> [Required action] Set down the records that follow in full and without changes.

> [Records from a data collection]

■ ■ ■ ■ ■ ■ ■

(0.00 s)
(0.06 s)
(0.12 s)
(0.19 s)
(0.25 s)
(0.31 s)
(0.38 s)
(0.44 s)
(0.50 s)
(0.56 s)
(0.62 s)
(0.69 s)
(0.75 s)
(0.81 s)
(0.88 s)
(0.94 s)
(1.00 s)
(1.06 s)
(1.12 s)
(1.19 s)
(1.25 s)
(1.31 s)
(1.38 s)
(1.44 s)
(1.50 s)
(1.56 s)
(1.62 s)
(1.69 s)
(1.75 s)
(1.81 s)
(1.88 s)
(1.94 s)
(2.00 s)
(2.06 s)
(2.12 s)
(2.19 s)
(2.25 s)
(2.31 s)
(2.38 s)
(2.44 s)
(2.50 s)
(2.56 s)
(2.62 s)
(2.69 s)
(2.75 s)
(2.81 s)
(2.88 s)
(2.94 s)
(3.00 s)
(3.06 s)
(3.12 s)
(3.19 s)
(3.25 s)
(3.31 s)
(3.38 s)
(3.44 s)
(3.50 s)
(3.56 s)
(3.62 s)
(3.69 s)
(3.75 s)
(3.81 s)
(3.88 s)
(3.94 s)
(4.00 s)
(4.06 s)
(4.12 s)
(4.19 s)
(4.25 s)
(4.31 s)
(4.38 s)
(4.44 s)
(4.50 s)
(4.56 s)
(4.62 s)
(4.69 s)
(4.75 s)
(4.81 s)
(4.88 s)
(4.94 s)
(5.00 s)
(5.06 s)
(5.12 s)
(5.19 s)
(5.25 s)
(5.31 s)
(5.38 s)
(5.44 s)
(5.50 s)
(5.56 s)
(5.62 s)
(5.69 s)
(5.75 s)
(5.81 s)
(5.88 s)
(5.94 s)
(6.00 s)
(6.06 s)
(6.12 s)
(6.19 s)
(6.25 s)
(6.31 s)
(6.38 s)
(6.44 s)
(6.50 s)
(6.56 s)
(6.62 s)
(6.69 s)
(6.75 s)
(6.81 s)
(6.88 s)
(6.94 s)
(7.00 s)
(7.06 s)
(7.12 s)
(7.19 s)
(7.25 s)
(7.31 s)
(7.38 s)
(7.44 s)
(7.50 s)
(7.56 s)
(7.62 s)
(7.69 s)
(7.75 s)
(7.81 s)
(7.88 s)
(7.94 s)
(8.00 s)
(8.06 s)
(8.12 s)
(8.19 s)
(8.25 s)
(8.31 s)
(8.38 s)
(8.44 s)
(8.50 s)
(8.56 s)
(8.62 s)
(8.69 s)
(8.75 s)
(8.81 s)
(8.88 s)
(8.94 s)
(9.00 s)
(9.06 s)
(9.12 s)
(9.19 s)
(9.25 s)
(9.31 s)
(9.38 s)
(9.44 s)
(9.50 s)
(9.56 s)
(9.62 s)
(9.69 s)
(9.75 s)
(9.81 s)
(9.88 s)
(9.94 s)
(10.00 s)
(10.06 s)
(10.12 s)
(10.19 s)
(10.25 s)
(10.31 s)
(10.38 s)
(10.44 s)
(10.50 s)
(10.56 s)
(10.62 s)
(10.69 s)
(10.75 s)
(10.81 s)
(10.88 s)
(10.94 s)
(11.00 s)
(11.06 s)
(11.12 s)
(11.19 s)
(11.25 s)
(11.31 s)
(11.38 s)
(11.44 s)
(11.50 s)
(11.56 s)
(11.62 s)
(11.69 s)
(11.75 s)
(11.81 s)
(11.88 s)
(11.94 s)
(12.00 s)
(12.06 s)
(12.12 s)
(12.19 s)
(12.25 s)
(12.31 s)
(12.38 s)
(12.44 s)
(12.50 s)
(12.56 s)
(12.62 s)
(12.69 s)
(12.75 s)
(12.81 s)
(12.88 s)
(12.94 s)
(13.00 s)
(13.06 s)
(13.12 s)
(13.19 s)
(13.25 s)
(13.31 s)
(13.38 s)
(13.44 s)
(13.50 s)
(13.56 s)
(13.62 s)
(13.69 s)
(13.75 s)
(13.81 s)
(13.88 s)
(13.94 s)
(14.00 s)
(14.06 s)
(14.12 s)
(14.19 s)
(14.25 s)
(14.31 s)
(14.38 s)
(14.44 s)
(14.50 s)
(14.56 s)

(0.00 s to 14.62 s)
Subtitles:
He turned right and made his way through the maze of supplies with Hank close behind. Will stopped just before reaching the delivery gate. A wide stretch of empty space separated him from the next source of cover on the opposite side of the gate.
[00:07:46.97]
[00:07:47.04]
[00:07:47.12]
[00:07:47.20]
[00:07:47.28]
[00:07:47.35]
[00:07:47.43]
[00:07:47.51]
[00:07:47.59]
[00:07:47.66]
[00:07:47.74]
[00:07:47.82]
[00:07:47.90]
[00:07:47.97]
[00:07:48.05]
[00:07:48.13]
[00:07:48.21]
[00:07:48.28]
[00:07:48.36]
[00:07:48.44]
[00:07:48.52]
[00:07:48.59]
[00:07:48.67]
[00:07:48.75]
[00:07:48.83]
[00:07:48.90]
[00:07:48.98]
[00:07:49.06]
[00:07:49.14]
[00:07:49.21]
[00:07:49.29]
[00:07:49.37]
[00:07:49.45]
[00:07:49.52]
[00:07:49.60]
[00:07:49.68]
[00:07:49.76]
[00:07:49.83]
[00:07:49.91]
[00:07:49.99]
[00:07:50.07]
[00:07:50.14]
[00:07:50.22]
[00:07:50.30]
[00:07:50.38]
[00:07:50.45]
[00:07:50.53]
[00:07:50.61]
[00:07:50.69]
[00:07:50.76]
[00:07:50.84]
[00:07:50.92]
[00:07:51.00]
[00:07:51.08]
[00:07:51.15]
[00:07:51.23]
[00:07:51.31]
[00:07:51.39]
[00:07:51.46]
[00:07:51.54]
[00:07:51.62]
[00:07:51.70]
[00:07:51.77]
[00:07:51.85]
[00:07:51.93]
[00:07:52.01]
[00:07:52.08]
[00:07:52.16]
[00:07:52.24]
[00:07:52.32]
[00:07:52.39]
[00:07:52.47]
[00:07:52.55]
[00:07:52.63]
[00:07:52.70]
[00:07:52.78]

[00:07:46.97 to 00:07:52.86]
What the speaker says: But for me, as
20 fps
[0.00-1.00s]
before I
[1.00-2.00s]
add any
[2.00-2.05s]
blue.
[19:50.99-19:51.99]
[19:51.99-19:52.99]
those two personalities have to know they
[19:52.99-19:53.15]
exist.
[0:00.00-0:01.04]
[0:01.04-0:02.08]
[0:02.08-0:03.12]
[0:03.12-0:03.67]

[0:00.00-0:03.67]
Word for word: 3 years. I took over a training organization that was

■ ■ ■ ■ ■ ■ ■

> [Result for this exercise]
(0.00 s)
(0.06 s)
(0.12 s)
(0.19 s)
(0.25 s)
(0.31 s)
(0.38 s)
(0.44 s)
(0.50 s)
(0.56 s)
(0.62 s)
(0.69 s)
(0.75 s)
(0.81 s)
(0.88 s)
(0.94 s)
(1.00 s)
(1.06 s)
(1.12 s)
(1.19 s)
(1.25 s)
(1.31 s)
(1.38 s)
(1.44 s)
(1.50 s)
(1.56 s)
(1.62 s)
(1.69 s)
(1.75 s)
(1.81 s)
(1.88 s)
(1.94 s)
(2.00 s)
(2.06 s)
(2.12 s)
(2.19 s)
(2.25 s)
(2.31 s)
(2.38 s)
(2.44 s)
(2.50 s)
(2.56 s)
(2.62 s)
(2.69 s)
(2.75 s)
(2.81 s)
(2.88 s)
(2.94 s)
(3.00 s)
(3.06 s)
(3.12 s)
(3.19 s)
(3.25 s)
(3.31 s)
(3.38 s)
(3.44 s)
(3.50 s)
(3.56 s)
(3.62 s)
(3.69 s)
(3.75 s)
(3.81 s)
(3.88 s)
(3.94 s)
(4.00 s)
(4.06 s)
(4.12 s)
(4.19 s)
(4.25 s)
(4.31 s)
(4.38 s)
(4.44 s)
(4.50 s)
(4.56 s)
(4.62 s)
(4.69 s)
(4.75 s)
(4.81 s)
(4.88 s)
(4.94 s)
(5.00 s)
(5.06 s)
(5.12 s)
(5.19 s)
(5.25 s)
(5.31 s)
(5.38 s)
(5.44 s)
(5.50 s)
(5.56 s)
(5.62 s)
(5.69 s)
(5.75 s)
(5.81 s)
(5.88 s)
(5.94 s)
(6.00 s)
(6.06 s)
(6.12 s)
(6.19 s)
(6.25 s)
(6.31 s)
(6.38 s)
(6.44 s)
(6.50 s)
(6.56 s)
(6.62 s)
(6.69 s)
(6.75 s)
(6.81 s)
(6.88 s)
(6.94 s)
(7.00 s)
(7.06 s)
(7.12 s)
(7.19 s)
(7.25 s)
(7.31 s)
(7.38 s)
(7.44 s)
(7.50 s)
(7.56 s)
(7.62 s)
(7.69 s)
(7.75 s)
(7.81 s)
(7.88 s)
(7.94 s)
(8.00 s)
(8.06 s)
(8.12 s)
(8.19 s)
(8.25 s)
(8.31 s)
(8.38 s)
(8.44 s)
(8.50 s)
(8.56 s)
(8.62 s)
(8.69 s)
(8.75 s)
(8.81 s)
(8.88 s)
(8.94 s)
(9.00 s)
(9.06 s)
(9.12 s)
(9.19 s)
(9.25 s)
(9.31 s)
(9.38 s)
(9.44 s)
(9.50 s)
(9.56 s)
(9.62 s)
(9.69 s)
(9.75 s)
(9.81 s)
(9.88 s)
(9.94 s)
(10.00 s)
(10.06 s)
(10.12 s)
(10.19 s)
(10.25 s)
(10.31 s)
(10.38 s)
(10.44 s)
(10.50 s)
(10.56 s)
(10.62 s)
(10.69 s)
(10.75 s)
(10.81 s)
(10.88 s)
(10.94 s)
(11.00 s)
(11.06 s)
(11.12 s)
(11.19 s)
(11.25 s)
(11.31 s)
(11.38 s)
(11.44 s)
(11.50 s)
(11.56 s)
(11.62 s)
(11.69 s)
(11.75 s)
(11.81 s)
(11.88 s)
(11.94 s)
(12.00 s)
(12.06 s)
(12.12 s)
(12.19 s)
(12.25 s)
(12.31 s)
(12.38 s)
(12.44 s)
(12.50 s)
(12.56 s)
(12.62 s)
(12.69 s)
(12.75 s)
(12.81 s)
(12.88 s)
(12.94 s)
(13.00 s)
(13.06 s)
(13.12 s)
(13.19 s)
(13.25 s)
(13.31 s)
(13.38 s)
(13.44 s)
(13.50 s)
(13.56 s)
(13.62 s)
(13.69 s)
(13.75 s)
(13.81 s)
(13.88 s)
(13.94 s)
(14.00 s)
(14.06 s)
(14.12 s)
(14.19 s)
(14.25 s)
(14.31 s)
(14.38 s)
(14.44 s)
(14.50 s)
(14.56 s)

(0.00 s to 14.62 s)
Subtitles:
He turned right and made his way through the maze of supplies with Hank close behind. Will stopped just before reaching the delivery gate. A wide stretch of empty space separated him from the next source of cover on the opposite side of the gate.
[00:07:46.97]
[00:07:47.04]
[00:07:47.12]
[00:07:47.20]
[00:07:47.28]
[00:07:47.35]
[00:07:47.43]
[00:07:47.51]
[00:07:47.59]
[00:07:47.66]
[00:07:47.74]
[00:07:47.82]
[00:07:47.90]
[00:07:47.97]
[00:07:48.05]
[00:07:48.13]
[00:07:48.21]
[00:07:48.28]
[00:07:48.36]
[00:07:48.44]
[00:07:48.52]
[00:07:48.59]
[00:07:48.67]
[00:07:48.75]
[00:07:48.83]
[00:07:48.90]
[00:07:48.98]
[00:07:49.06]
[00:07:49.14]
[00:07:49.21]
[00:07:49.29]
[00:07:49.37]
[00:07:49.45]
[00:07:49.52]
[00:07:49.60]
[00:07:49.68]
[00:07:49.76]
[00:07:49.83]
[00:07:49.91]
[00:07:49.99]
[00:07:50.07]
[00:07:50.14]
[00:07:50.22]
[00:07:50.30]
[00:07:50.38]
[00:07:50.45]
[00:07:50.53]
[00:07:50.61]
[00:07:50.69]
[00:07:50.76]
[00:07:50.84]
[00:07:50.92]
[00:07:51.00]
[00:07:51.08]
[00:07:51.15]
[00:07:51.23]
[00:07:51.31]
[00:07:51.39]
[00:07:51.46]
[00:07:51.54]
[00:07:51.62]
[00:07:51.70]
[00:07:51.77]
[00:07:51.85]
[00:07:51.93]
[00:07:52.01]
[00:07:52.08]
[00:07:52.16]
[00:07:52.24]
[00:07:52.32]
[00:07:52.39]
[00:07:52.47]
[00:07:52.55]
[00:07:52.63]
[00:07:52.70]
[00:07:52.78]

[00:07:46.97 to 00:07:52.86]
What the speaker says: But for me, as
20 fps
[0.00-1.00s]
before I
[1.00-2.00s]
add any
[2.00-2.05s]
blue.
[19:50.99-19:51.99]
[19:51.99-19:52.99]
those two personalities have to know they
[19:52.99-19:53.15]
exist.
[0:00.00-0:01.04]
[0:01.04-0:02.08]
[0:02.08-0:03.12]
[0:03.12-0:03.67]

[0:00.00-0:03.67]
Word for word: 3 years. I took over a training organization that was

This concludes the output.